1.2 Pedoman agar Pernikahan Berjalan Mulus

       Kunci perjalanan biduk rumah tangga terletak pada penilaian dan penerimaan masing-masing pasangan mengenai pribadi partner-nya pada masa penjajagan. Bila mereka dapat menerima kelebihan dan kekurangan partner-nya sekaligus lalu memutuskan untuk menikah, maka langkah selanjutnya ditentukan oleh tingkat kedewasaan kedua pihak untuk mempertanggung-jawabkan keputusannya.
      Kedewasaan menekankan pada pentingnya kematangan pribadi, yang antara lain adalah kemampuan untuk mengontrol emosi diri. Masing-masing pihak seyogyanya bersedia mencari titik temu guna menanggulangi segala perbedaan yang ada dan mengutamakan kepentingan bersama di atas segala kepentingan pribadi.Oleh karena itu, sepatutnyalah sejak awal perkawinan kedua pihak selalu menjaga keseimbangan dalam memenuhi kebutuhan pasangannya, baik kebutuhan biologis, emosional (kasih sayang dan perhatian), sosial (memperluas pergaulan), intelektual, maupun spiritualnya.
       Faktor terpenting dalam hubungan suami istri adalah komunikasi yang baik dan terbuka, mencakup komunikasi non verbal (belaian, sentuhan, atau ciuman) untuk mengungkapkan cinta, kasih sayang, dan perhatian, maupun komunikasi verbal (pujian, sanjungan, dan rayuan). Jangan setiap kali terjadi konflik, lalu pulang ke orangtua. Untuk menghindari kesenjangan hubungan, beberapa usaha dapat dilakukan dengan menyelaraskan kegiatan yang berkaitan dengan hobi atau minat, harapan, dan cita-cita di masa depan. Perceraian merupakan jalan pintas yang belum tentu menyelesaikan masalah.
       Memang dibutuhkan kepribadian yang matang untuk menghadapi perkembangan modernisasi. Di dalam perknikahan perlu ada pepatah: "sedia payung sebelum hujan". Maksudnya, mengasah kepekaan dan kewaspadaan untuk merasakan hal-hal yang tidak beres. Makin dini keretaan dideteksi, makin mudah menanggulanginya.

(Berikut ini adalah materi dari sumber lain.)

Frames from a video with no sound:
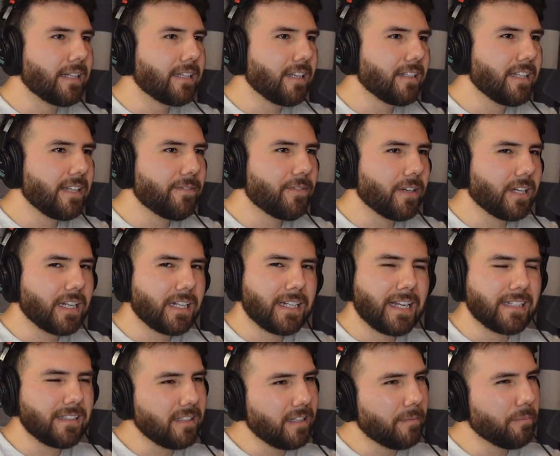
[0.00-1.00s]
I thought
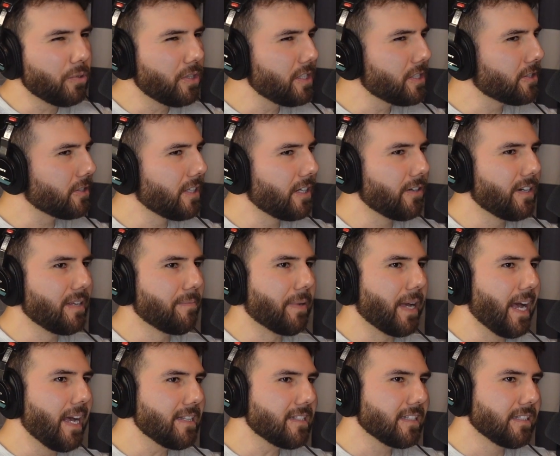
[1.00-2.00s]
they I'm pretty sure they already
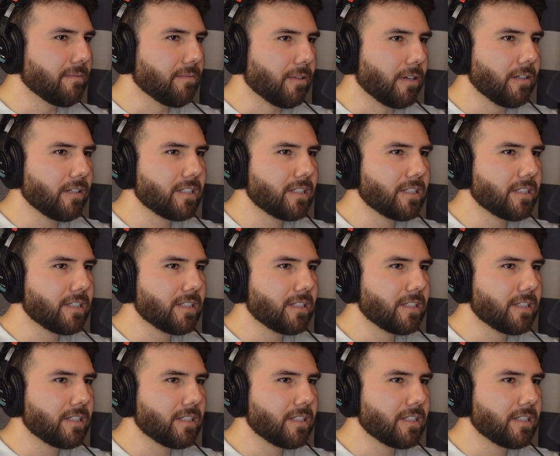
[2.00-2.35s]
passed it, bro.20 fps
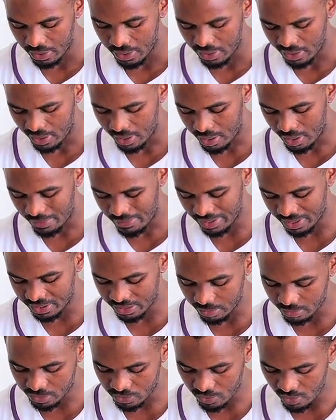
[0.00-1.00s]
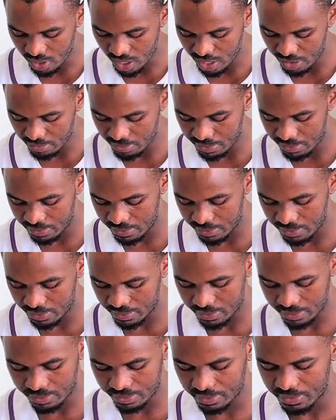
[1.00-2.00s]
Make subscribe,
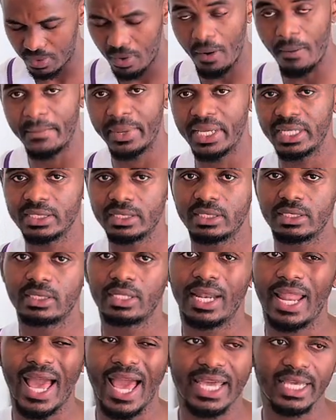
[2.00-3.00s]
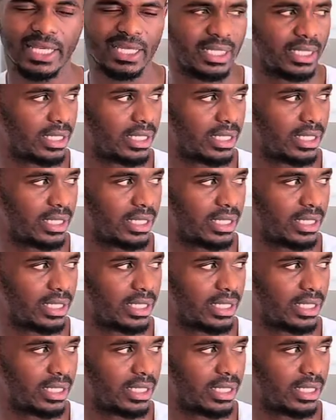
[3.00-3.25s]
comment, like.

Tanda-tanda terganggunya hubungan suami-istri antara lain:
       1. Kesibukan yang menjurus kepada keterasingan
       2. Kecemburuan yang berlebihan
       3. Ketidak-serasian dalam maslah seksual
       4. Dominasi pada salah satu pihak
       5. Kecanduan pekerjaan

1.3 Berusaha Memupuk Keinginan untuk Memberi

      Menghadapi hari-hari dengan kejemuan merupakan bahaya terbesar dalam perkawinan. Jika hal itu terlanjur terjadi, sangat sulit memperoleh segalanya utuh seperti semula, walalupun istri tersadar dan berusaha memperbaiki kekeliruannya cepat-cepat. Sekali hati suami telah diberikan ke luar rumah, sulit sekali untuk ditarik seluruhnya kembali ke dalam rumah.
        Dengan memiliki tekad dan kebiasaan untuk memberi, maka Anda tidak akan pamrih lagi terhadap pasangan, bersedia melakukan sesuatu dengan ikhlas. Melakukan pekerjaan yang melelahkan pun terkadang terasa ringan dan menyenangkan. Demikian pula dalam urursan seks, maka tidak akan terjadi kasus di mana seorang istri menolak permintaan suami untuk diadakan permainan cinta. Jangan pernah mengatakan capai atau tidak untuk urusan ranjang. Yang paling celaka, jika si istri sengaja membiarkan suami bermain sendiri. Ia rebah lesu tanpa gairah sedikti pun untuk melayani suami dan suami hanya giat sendiri.